A Times of India report, however, quoted an anonymous senior hospital official who confirmed there was a “disruption” in oxygen supplies at around 3 a.m. “The [oxygen] supply was cut off for nearly 15 minutes. Those who could survive the duration survived,” the official said. “The critical ones died.”

While MY hospital authorities continue to deny any oxygen disruption they have refused to offer any reason for the deaths. Hospital authorities have also seized all the death records of patients from the wards, intensive care units (ICU) and neonatal ICUs.

Hospital superintendent Dr. V. S. Pal admitted to the media that 11 patients died on June 21, yet refused to provide any information. “I can assure that no medical negligence has taken place,” he said, but “I am not at liberty to disclose details.”

Questions about oxygen supply at MY Hospital are not new. In late May 2016, two children died at the facility when they were accidentally given nitrogen gas, instead of oxygen in a paediatric operating theatre.

Total government expenditure on health in India is currently about 1.3 percent of gross domestic product (GDP), among the lowest levels in the world. In 2011 the Indian government’s Planning Commission and High Level Expert Group Report on Universal Health Coverage for India said public health expenditure should be increased to 2.5–3 percent of GDP. Six years later, spending has not reached even half of this target.

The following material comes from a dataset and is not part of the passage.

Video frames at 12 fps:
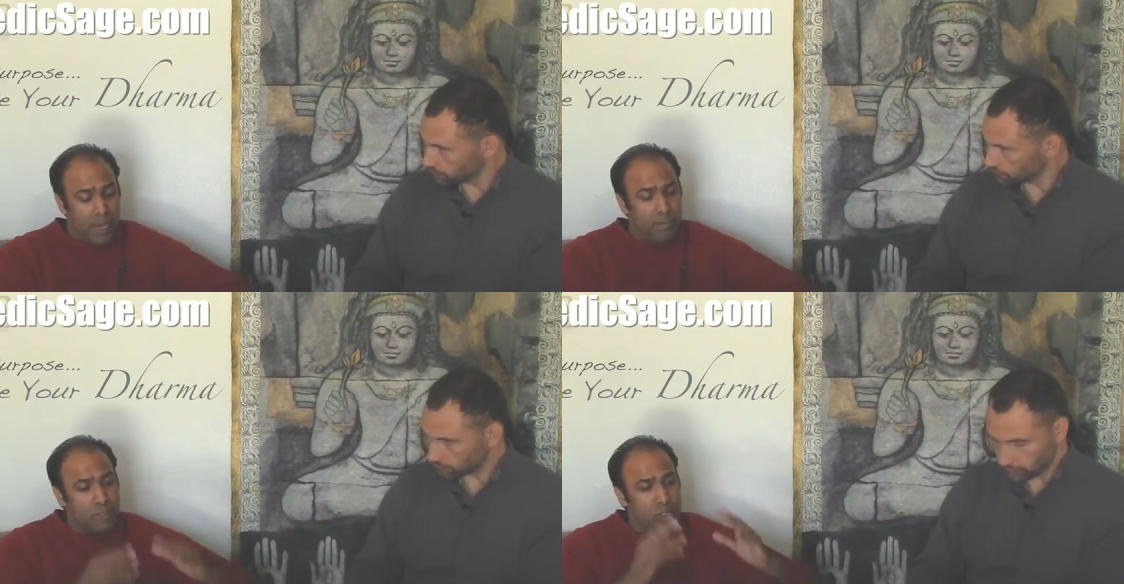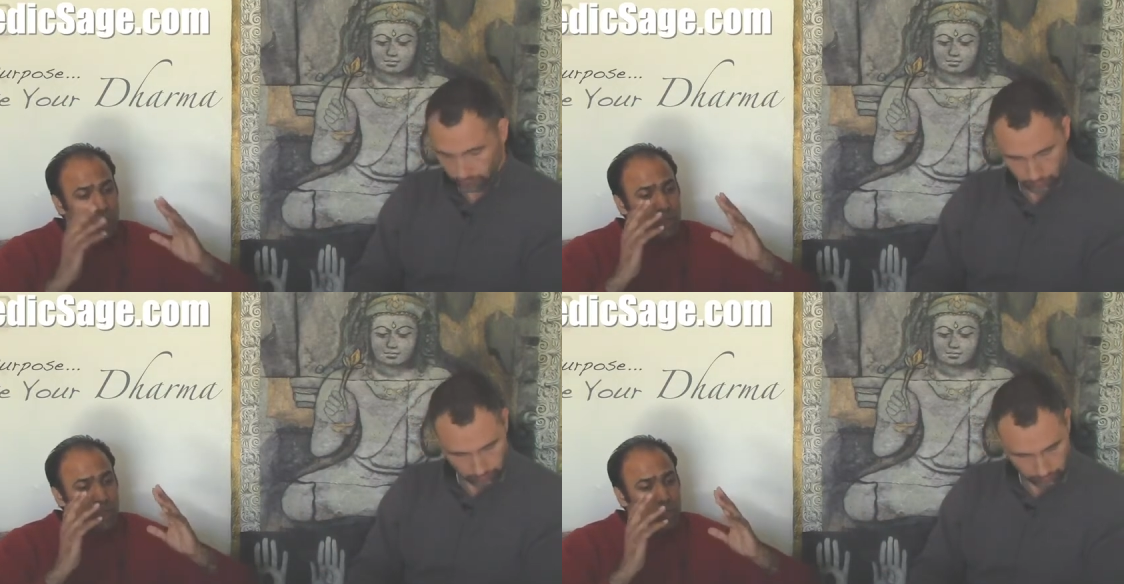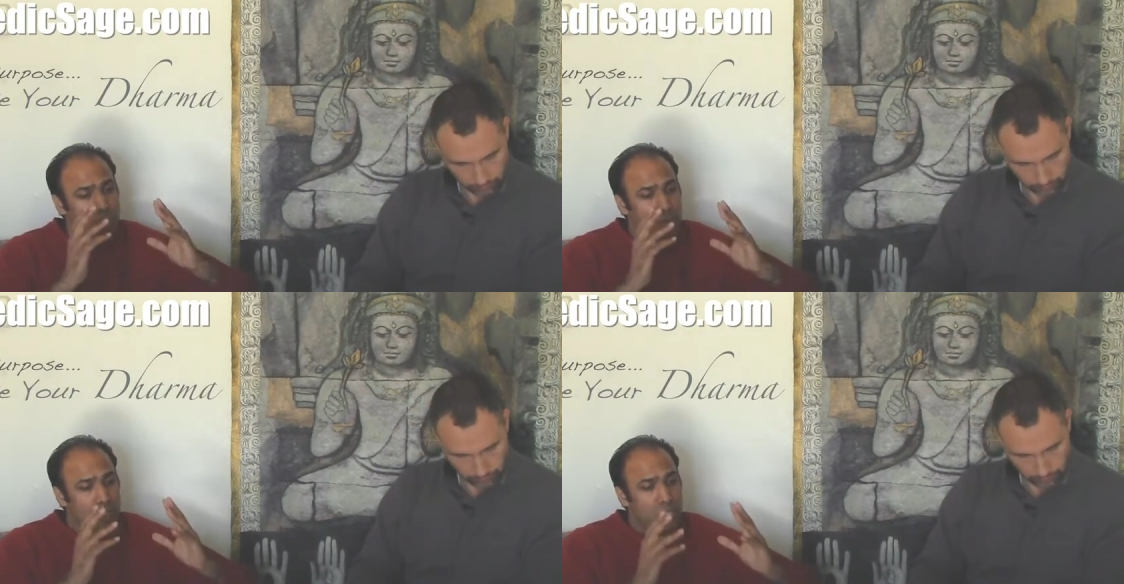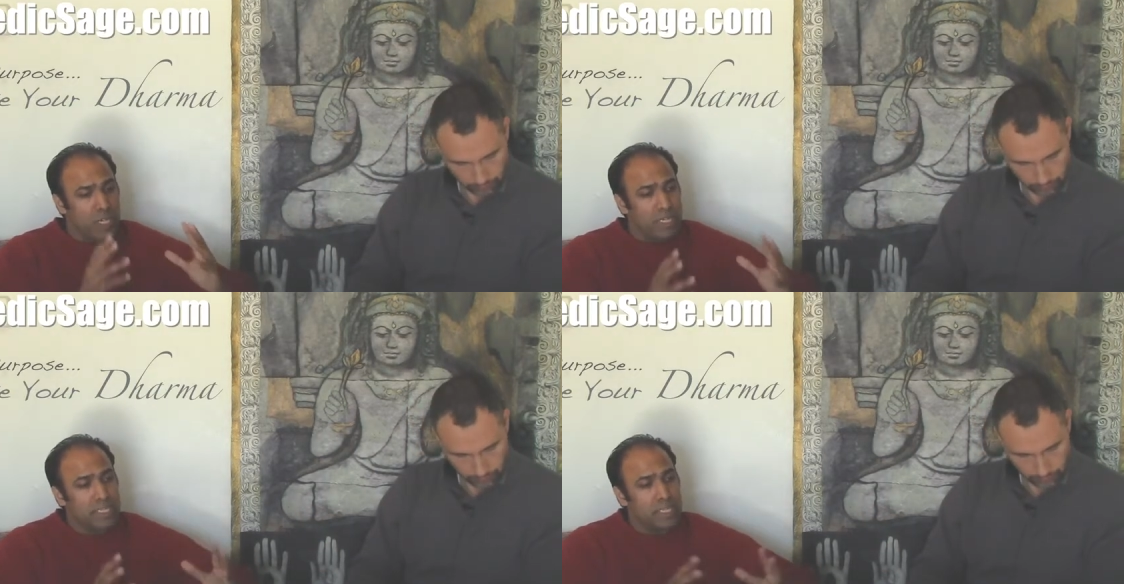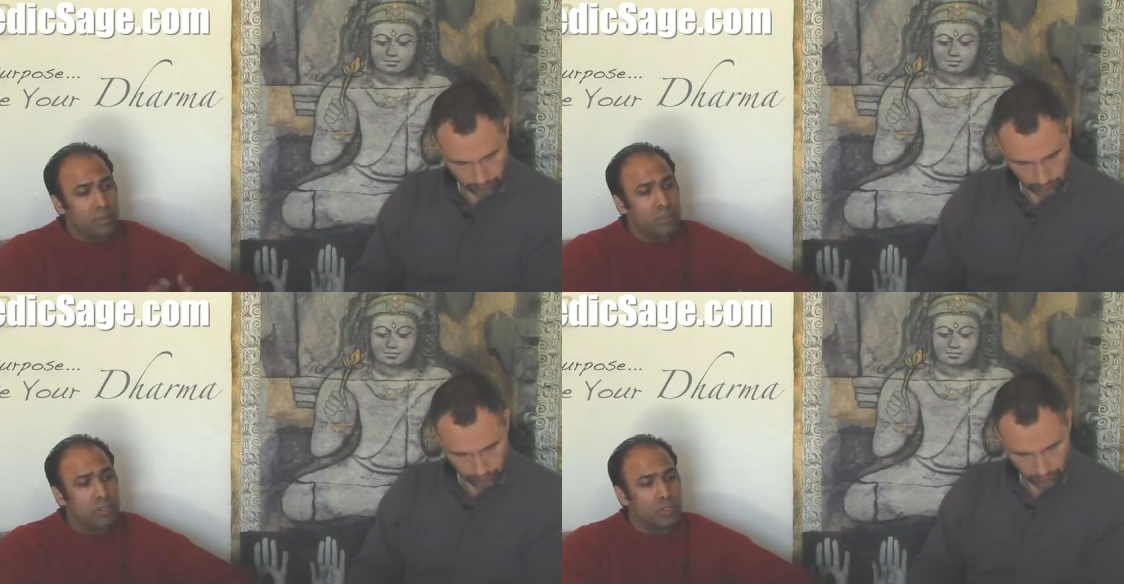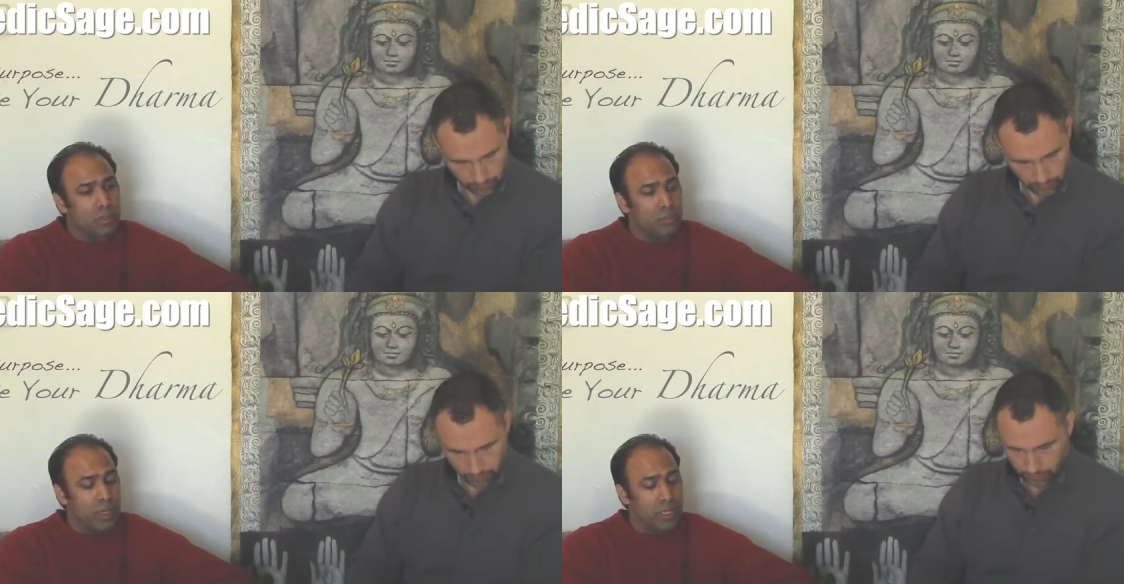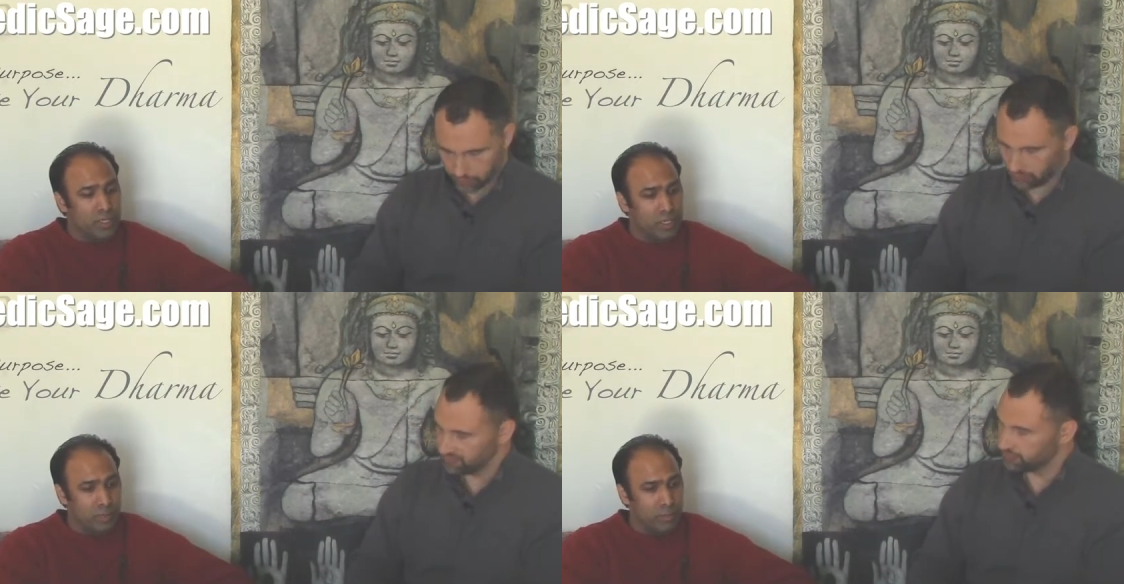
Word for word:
Speaker 1: after chasing and pursuing pleasure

Public health expenditure per capita is also among the lowest internationally, with China spending 5.6 times more per person than India and the US 125 times more. As a result, Indians have to personally fund more than 62 percent of their health expenses, compared to 13.4 percent in the US, 10 percent in the UK and 54 percent in China.

Due to meagre government allocations, India’s public health care is both under-financed and short-staffed, with the situation in rural areas far worse than in urban centres. There is an 81 percent shortage of specialists at rural community health centres. About 31 percent of the country’s rural population has to travel over 30 kilometres to get much-needed medical care.

Under these conditions, private hospitals increasingly dominate, reaping massive profits from Indian patients and others in the region. In 2013, India’s private health care sector was worth $US81.3 billion annually and that figure is expected to increase by 17 percent by 2020. According to official figures, the private health sector accounts for 63 percent of hospital beds and over 134,000 patients travelled to India seeking treatment in private hospitals last year.

The vast majority of working people and rural toilers cannot afford the high costs of private health care or health insurance. According to recent data from the Insurance Regulatory and Development Authority, 76 percent of Indians have no health insurance. Indian government contributions to health insurance total around 32 percent, compared to 83.5 percent in the UK.

By contrast, the political and business elite have access to high-quality private health care at home and abroad. Last month, Union Minister of Consumer Affairs, Food and Public Distribution Ram Vilas Paswan flew to London for heart surgery. Early this year, Sonia Gandhi, president of the opposition Congress Party, flew abroad for medical tests and treatment.